C’est mon roc, c’est ma pierre — Ici, je pose solidement mon pied — C’est l’héritage de mon père — Et je ne le dois à personne.

C’est mon champ, c’est mon étable — C’est mon bien et mon droit — Non, je ne le dois à personne. — Je suis, ici, le roi.

Ce sont mes enfans, mon propre sang — Que le bon Dieu m’a donnés. — Je les nourris de mon propre pain — Ils dorment sous mon toit.

O libre, libre pauvreté ! — Héritage de mes pères — Je veux vous défendre avec courage — Comme la prunelle de mes yeux.

Oui, libre je suis né — Tranquille je veux dormir — Et libre j’ai grandi — Et libre je veux mourir[1] !


La « libre pauvreté », la « liberté », « libre, libre, libre ! » reviennent en ces vers comme le thème principal, comme un leitmotiv, comme l’unique pensée et l’unique désir.
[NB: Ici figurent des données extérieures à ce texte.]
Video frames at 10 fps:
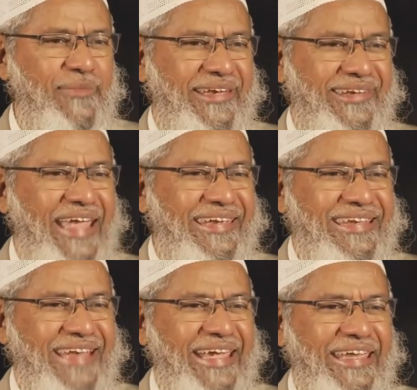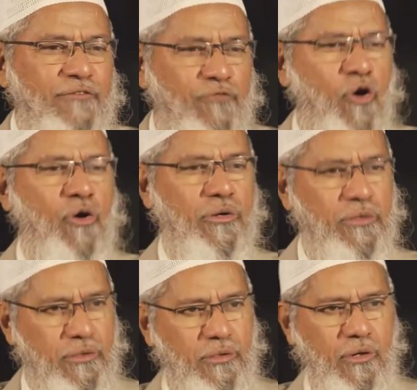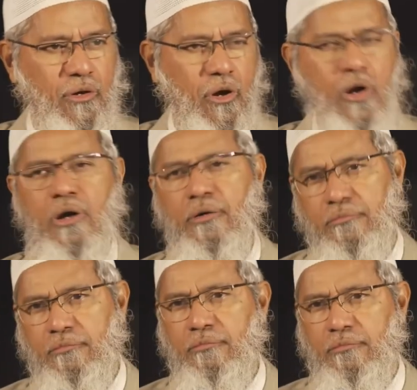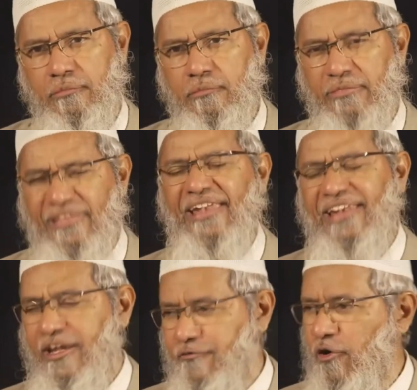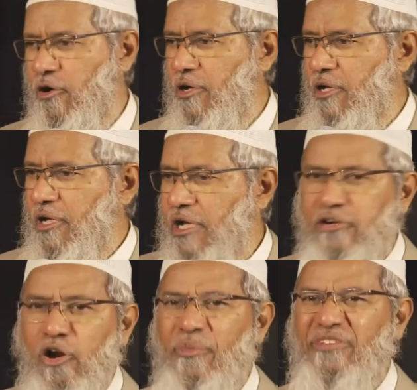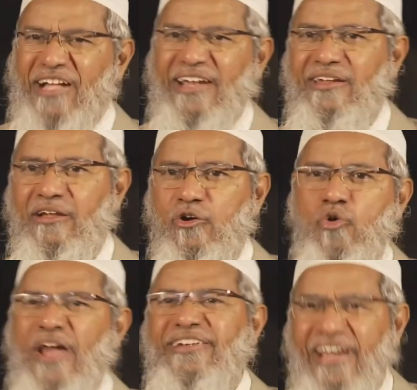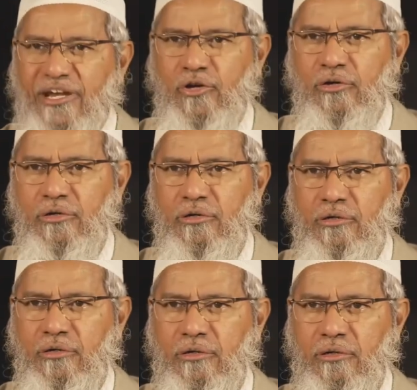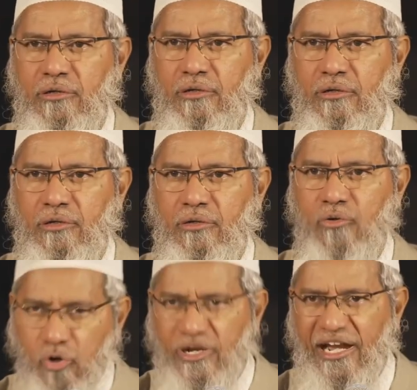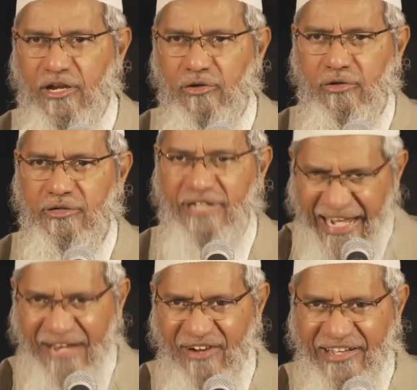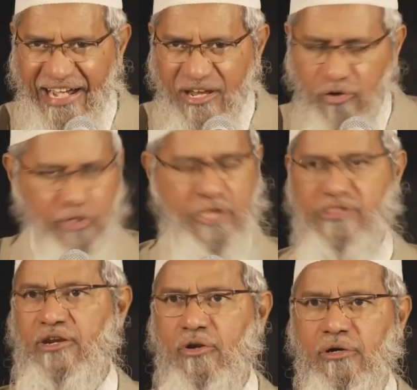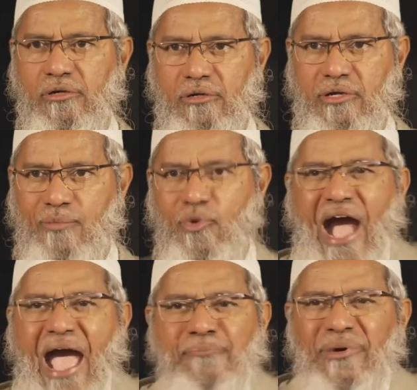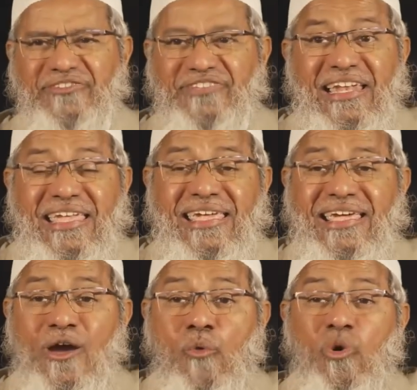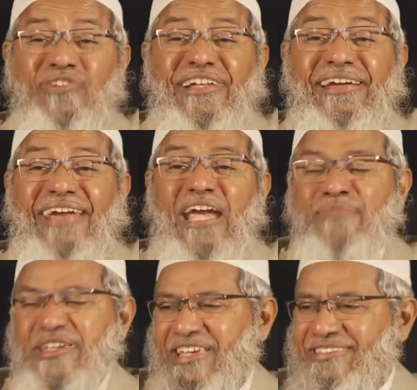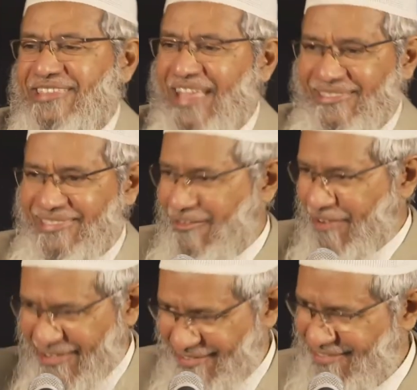him in 1994, he told me, son, who has trained you? Who trained you? Did anyone train you? He said, no. I personally wasn't trained by Sheikh Didat, never.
Ecoutez, le dimanche, à l’issue de la messe, ce que disent les hommes assis en rond tout autour de l’église ; et le dimanche soir, écoutez ce que chantent, sous la direction de leur capitaine, les Compagnies de la jeunesse. Prose très vulgaire ou poésie très noble, choses du village ou vieilles épopées, ce ne sont que des hymnes à la liberté. « Nous qui sommes enfans des rochers, nous que les vallées ont nourris, nous que les sommets ont vus naître, voudrions-nous être vassaux[2] ? »
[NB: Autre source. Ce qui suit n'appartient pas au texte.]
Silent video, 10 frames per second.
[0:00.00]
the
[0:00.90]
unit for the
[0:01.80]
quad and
Et comment ne pas le remarquer ? La liberté est associée à la nature : les libres rochers, les libres vallées, les libres sommets font les Grisons libres. La liberté devient pour eux comme une loi physique ou physiologique, comme une condition de l’être, et il leur serait aussi difficile de se passer d’elle que de la viande séchée qu’ils mangent, du Weltliner qu’ils boivent, du lait, du beurre et de l’air des Alpes. Associée à la nature, elle ne l’est pas moins à l’histoire : elle vient à eux, légalement, en légitime succession, du fond des temps : « C’est l’héritage de mon père. — Héritage de mes aïeux » ; et ils y tiennent d’autant plus qu’elle est à peu près tout leur bien : « Qui nous met sous un toit — En notre pauvreté ? — O libre, libre pauvreté ! » O pauvreté libératrice ! un petit peuple l’a épousée dans l’Oberalp, comme François d’Assise, autrefois, aux monts ombriens, et, comme le saint y cherchait la promesse des célestes félicités, le peuple y sait trouver le gage de l’indépendance et de la paix.

  1. Las Poesias ded Anton Huonder, edidas de Dr C. Decurtins. Squitschau à Muster, p. 10-11. — Il pur suveran. Mlle Marie de Vogelsang a donné une adaptation allemande de cette poésie de Huonder, dans une étude : Ein Rest Agrar-Collectivismus, publiée par la Monatsschrift fur Christliche Socialreform, mais il n’est pas inutile d’en donner une traduction française littérale.
  2. Id. ibid., p. 13. Gl’ ischi a Trun. (L’érable de Trons.)